Mariika Savkevich plays her family’s old upright piano with practiced skill and intensity, her music defying the war that is being fought just down the road.
The 11-year-old smiles at the applause she receives — she is proud of her performance. But she is also too traumatized to be left in a room by herself.
“After this recent shelling, Mariika is afraid to go alone to the toilet,” her mother Svetlana explains. “She’s also afraid to go in other rooms alone.”
As their children play next door, Svetlana and her husband Oleksii drink tea at their kitchen table and talk of the war raging outside.

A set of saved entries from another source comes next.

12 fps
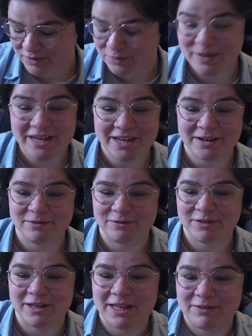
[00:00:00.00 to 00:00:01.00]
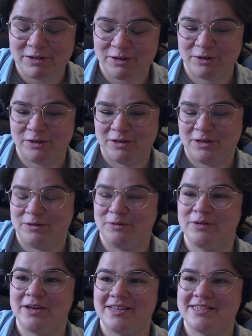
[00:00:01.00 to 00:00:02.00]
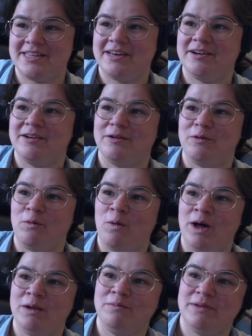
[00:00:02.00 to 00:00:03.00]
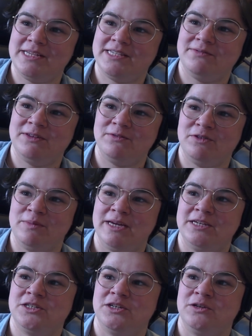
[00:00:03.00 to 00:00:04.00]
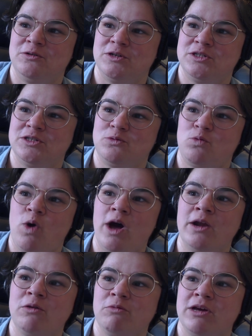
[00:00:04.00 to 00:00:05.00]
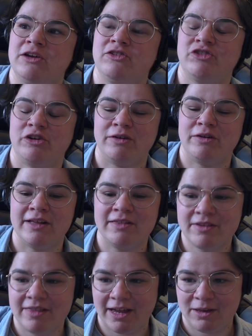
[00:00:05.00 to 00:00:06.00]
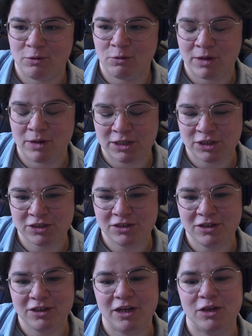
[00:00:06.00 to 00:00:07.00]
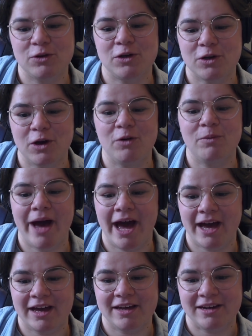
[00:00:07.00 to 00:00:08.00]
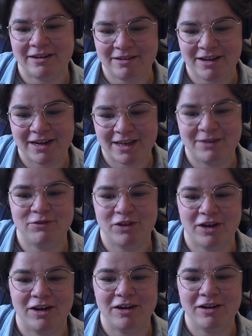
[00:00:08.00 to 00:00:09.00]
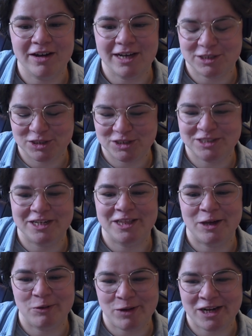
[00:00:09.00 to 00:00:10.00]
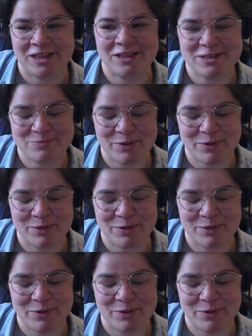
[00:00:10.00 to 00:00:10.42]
speaking of 11 year old you, is there one piece of information or just one reassurance that you wish that you could go back and, and give to her as she's sitting there reading this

Through windows closed tightly against the bitter winter cold, artillery blasts echo constantly over their neighborhood.
The Savkevich family live in what is known as the old town of Ukrainian-controlled Avdiivka: Long parallel streets, and rows of small, one story, simple cottages.

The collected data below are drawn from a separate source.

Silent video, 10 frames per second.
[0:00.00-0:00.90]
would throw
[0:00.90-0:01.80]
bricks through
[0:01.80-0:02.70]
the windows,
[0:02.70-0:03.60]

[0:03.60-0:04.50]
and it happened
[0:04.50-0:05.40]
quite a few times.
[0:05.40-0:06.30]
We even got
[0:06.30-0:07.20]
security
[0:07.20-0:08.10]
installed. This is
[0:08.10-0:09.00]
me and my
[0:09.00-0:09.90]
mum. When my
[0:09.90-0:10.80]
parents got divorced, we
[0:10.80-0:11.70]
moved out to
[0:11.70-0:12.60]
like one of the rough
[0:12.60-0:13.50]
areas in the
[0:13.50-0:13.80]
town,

Their home has a children’s jungle gym out front. A recently built snowman watches over the back yard.
Other houses in the neighborhood are pock-marked and torn open, their interiors exposed after years of indiscriminate shelling.
“It’s like roulette. [You don’t know] when the shell can hit your house,” Oleksii says. “It’s very dangerous for the psychology of the children.”
Last week the family was woken in the middle of the night by explosions nearby, as the most intense shelling in two years rained down on Avdiivka.
Oleksii, Svetlana, Mariika and eight-year-old Danilo huddled together in one bedroom and waited for the bombardment to end.
It was a calculated gamble. Usually they would shelter in the basement among their stored possessions and big jars of pickled vegetables. But in the depths of Ukraine’s winter, temperatures in that underground space are far below freezing.
“One of the shells fell on our street, not very far from us,” Oleksii says. “So we understood it is dangerous.”
The next night they stayed with Svetlana’s sister in a flat in the center of town, a part of Avdiivka where shells fall less frequently.
This has been the rhythm of this family’s life since the war evolved in the first half of 2014: They endure the violence as long as it stays close to the frontline, but when shells fall among their neighbors’ homes, they flee.
Even after the recent fighting subsided, it took days for power to be restored, though fortunately their home’s gas heating was uninterrupted.
The family passed the time reading books by candlelight, and Mariika and Danilo performed improvised plays based on the stories.
Oleksii and Svetlana say their children have been resilient through almost three years of war, but they are worried about what they and other youngsters in the community have come to accept as normal.
“It’s not a good situation when I see a football match where children are playing and somewhere on the outskirts we hear some bombing, some shells and nobody reacts to this,” Oleksii says.
The family speaks with a stoic optimism: Their ultimate hope is peace, but for now they will settle for a return to conditions before the latest escalation.
“This we could live with,” Svetlana says.